La banda riusciva ad eludere anche i dispositivi di sicurezza elettronici

rubavano smart e vendevano i pezzi arrestati in sette

 Sono sette le persone arrestate oggi a seguito di un'indagine della Procura della Repubblica di Santa Maria Capua Vetere. A eseguire l'ordinanza di misura cautelare (per 4 in carcere, per 3 ai domiciliari) sono stati i carabinieri della Compagnia di Marcianise dopo la decisione del Gip Sammaritano. 

I sette sono di nazionalità italiana e sono ritenuti responsabili del reato di associazione per delinquere finalizzata al furto, alla ricettazione e al riciclaggio di autovetture modello Smart. Partite nell'agosto 2016 e condotte fino al febbraio 2017, le indagini hanno consentito di scoprire l'esistenza di un'associazione per delinquere, operante nelle province di Napoli e Caserta che oltre a rubare smart, provvedeva alla ricettazione e al riciclaggio degli stessi veicoli e/o di parti di essi. 
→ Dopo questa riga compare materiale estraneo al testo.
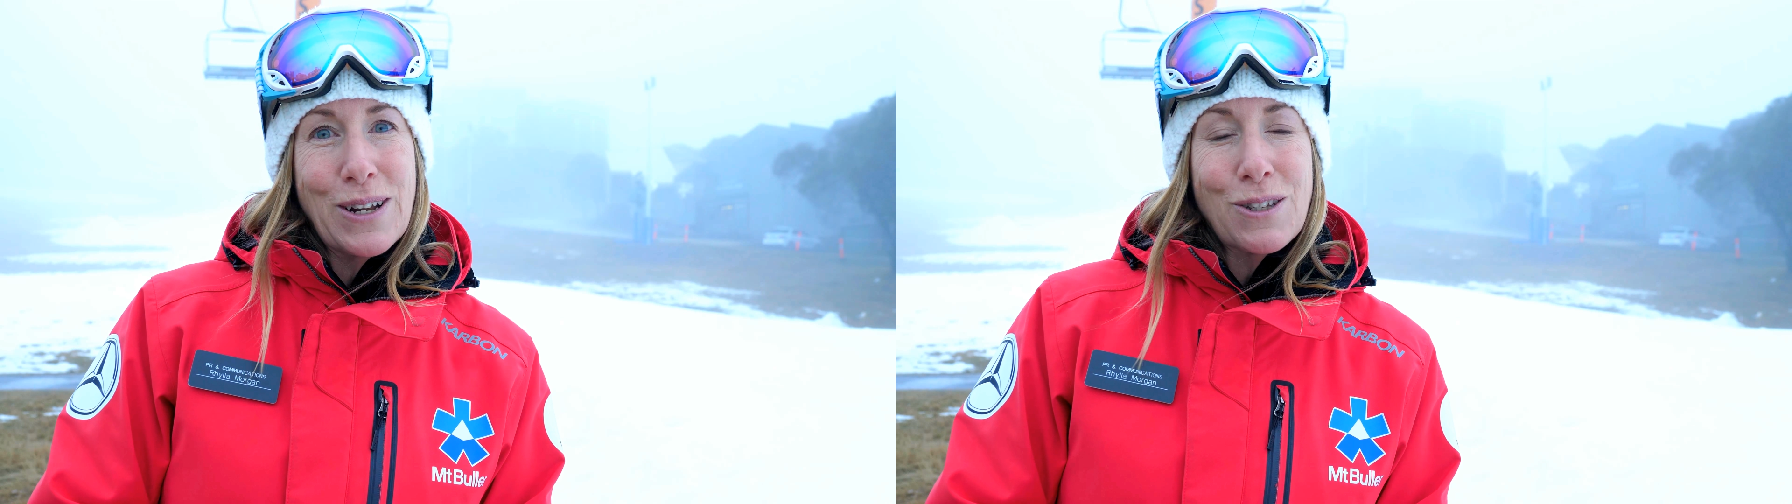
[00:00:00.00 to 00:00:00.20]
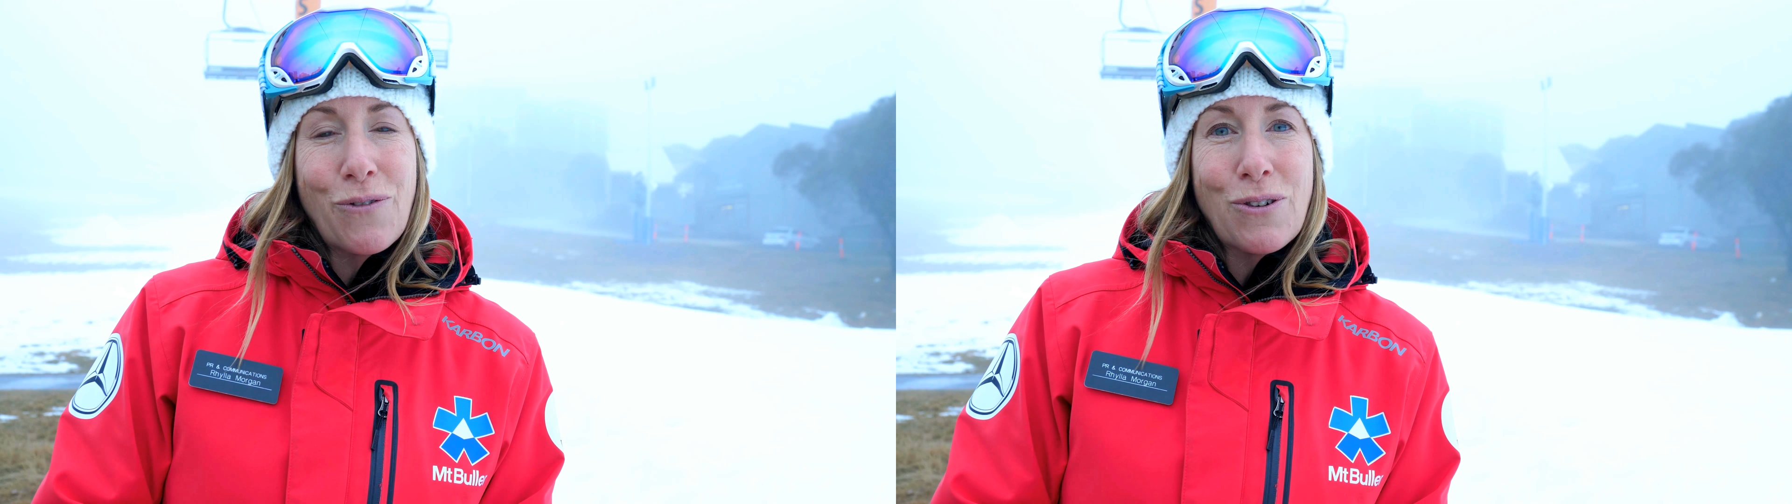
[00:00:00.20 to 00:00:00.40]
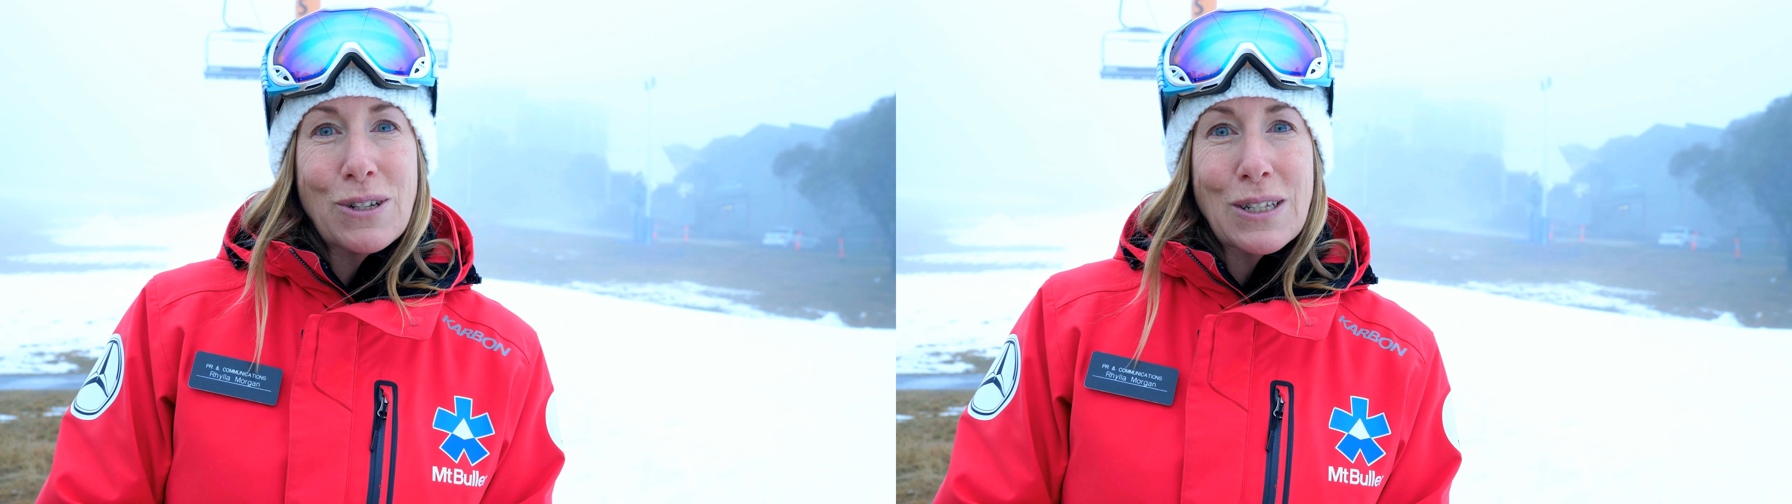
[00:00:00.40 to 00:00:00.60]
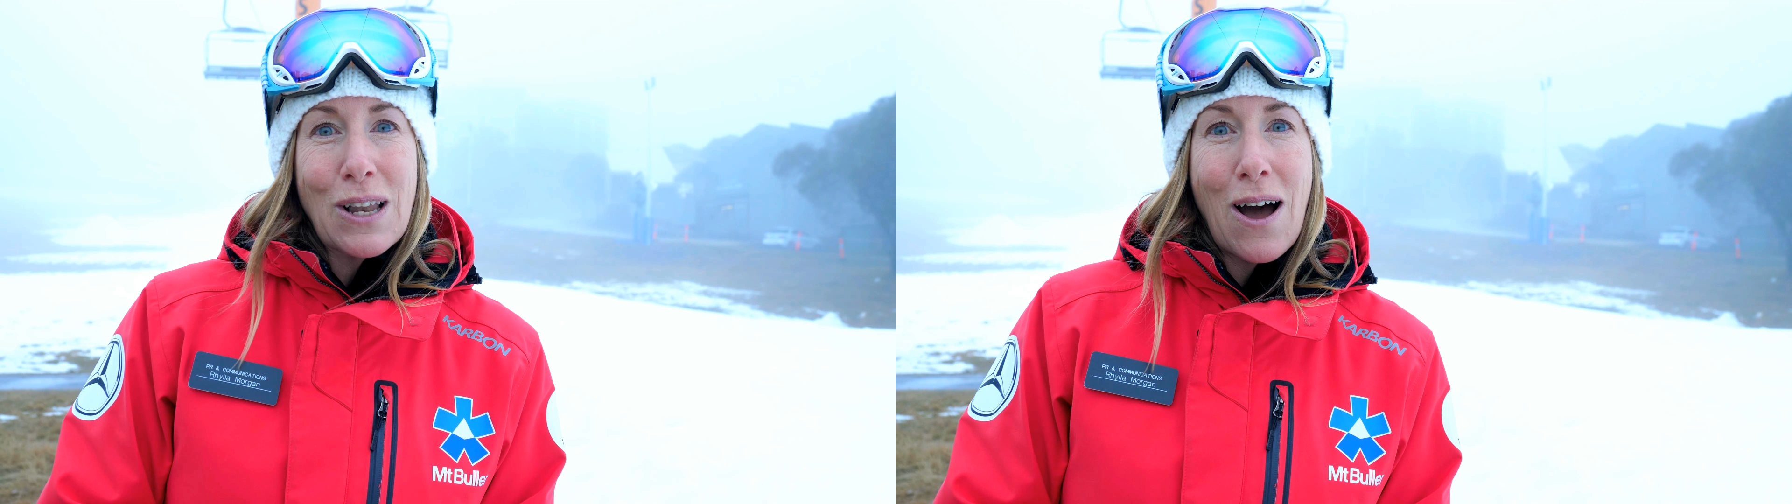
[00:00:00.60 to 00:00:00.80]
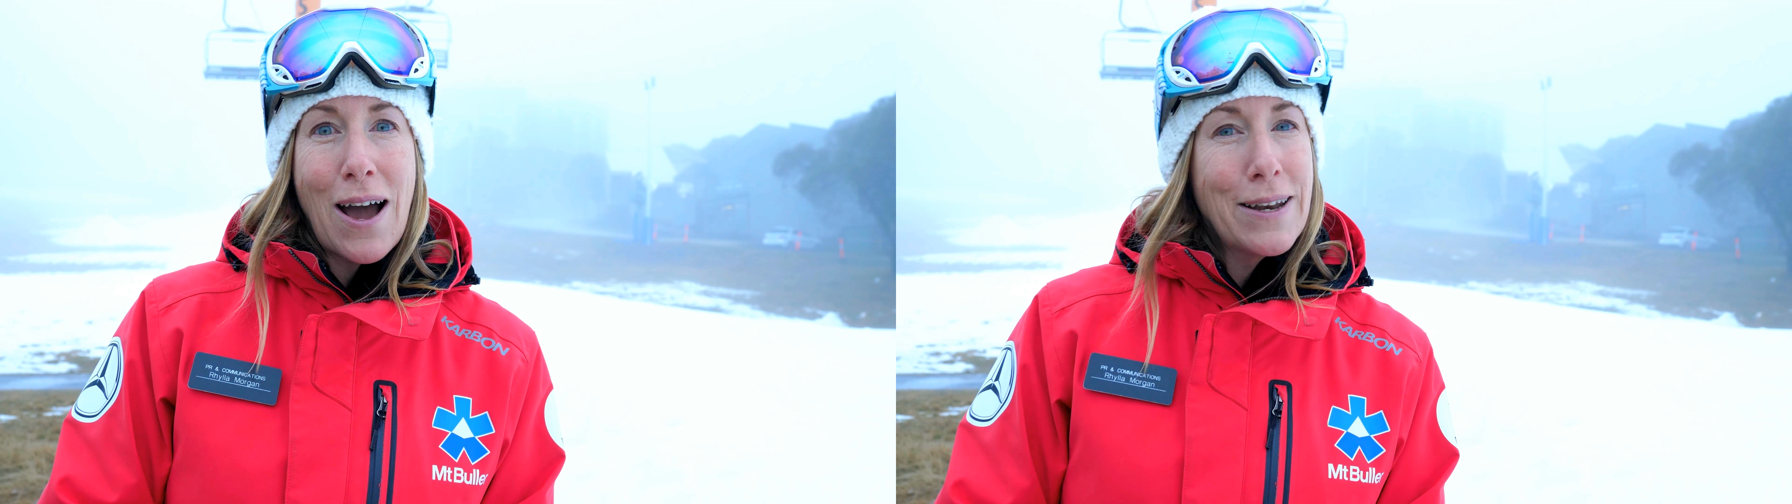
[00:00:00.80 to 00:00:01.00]
us for a
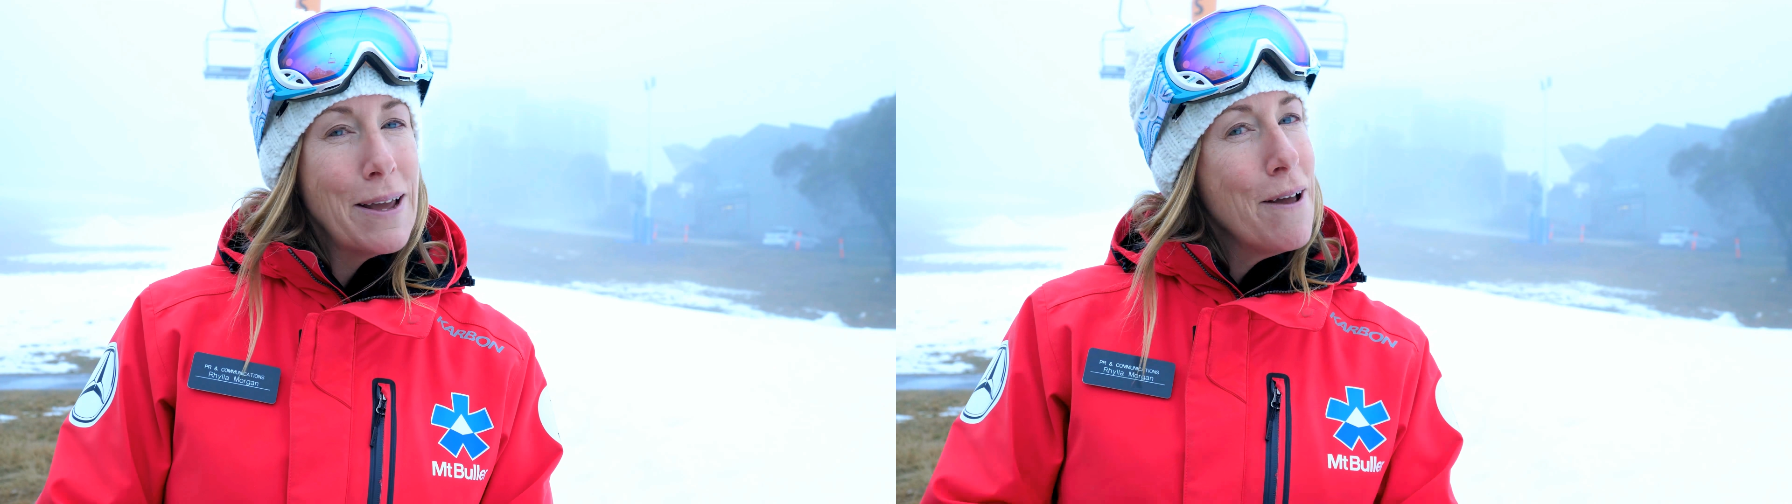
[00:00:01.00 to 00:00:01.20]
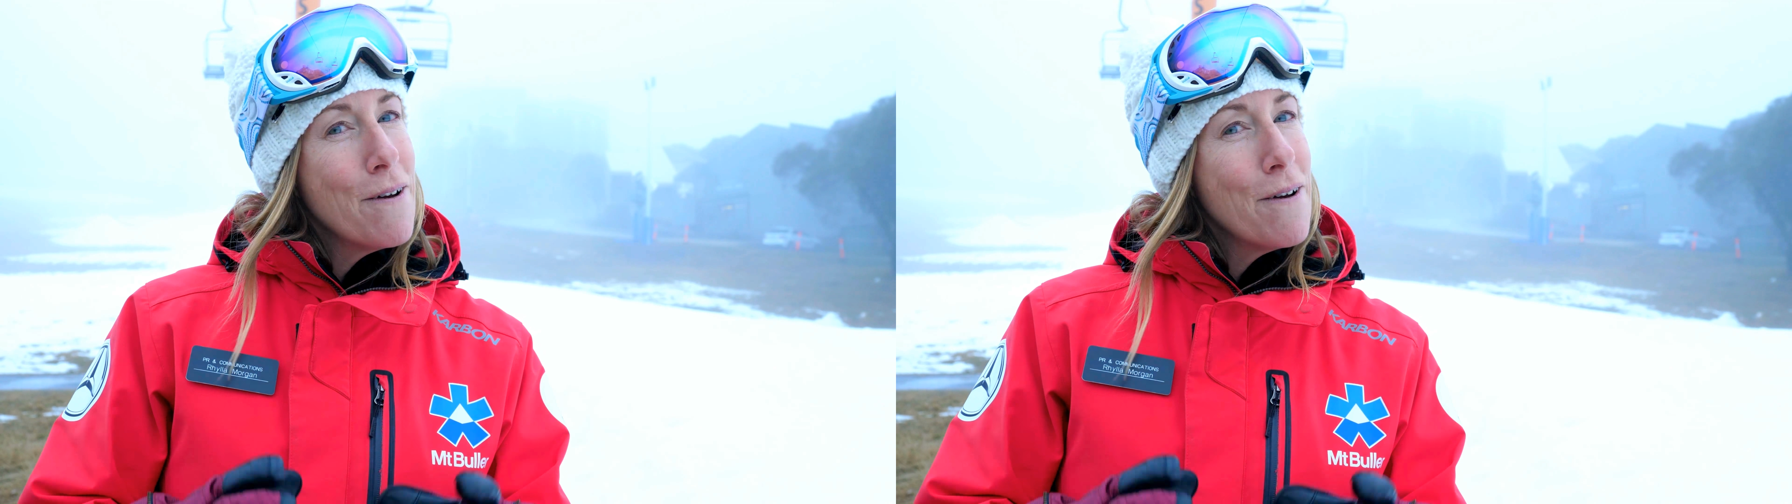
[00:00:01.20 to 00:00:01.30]
slide.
Secondo quanto riferisce una nota della procura sammaritana, alcuni degli arrestati risultavano, inoltre, in possesso di conoscenze tecniche utili ad eludere gli antifurti e i sistemi elettronici di inibizione alla messa in moto senza chiavi originali, utilizzando sia chiavi "passepartout", acquistate su circuiti internazionali di vendita on-Iine, sia sistemi di isolamento dei segnali GPS.

I numerosi furti accertati venivano consumati nelle province di Napoli, Caserta e nel comune di Roma. Uno dei destinatari della misura restrittiva eseguita oggi era solito riciclare pezzi di ricambio dei veicoli illecitamente sottratti ponendoli successivamente in vendita su vari siti specializzati on line, spesso su commissione di occasionali acquirenti, ignari della reale provenienza delle parti dell'autovettura. Grazie alle investigazioni svolte è stato possibile sia trarre in arresto due persone in flagranza di reato per il furto di una Smart consumato nel comune di Caserta, sia recuperare e restituire ai legittimi proprietari numerose autovetture Smart sottratte dai componenti dell'associazione, per un valore calcolato superiore ai 150mila euro.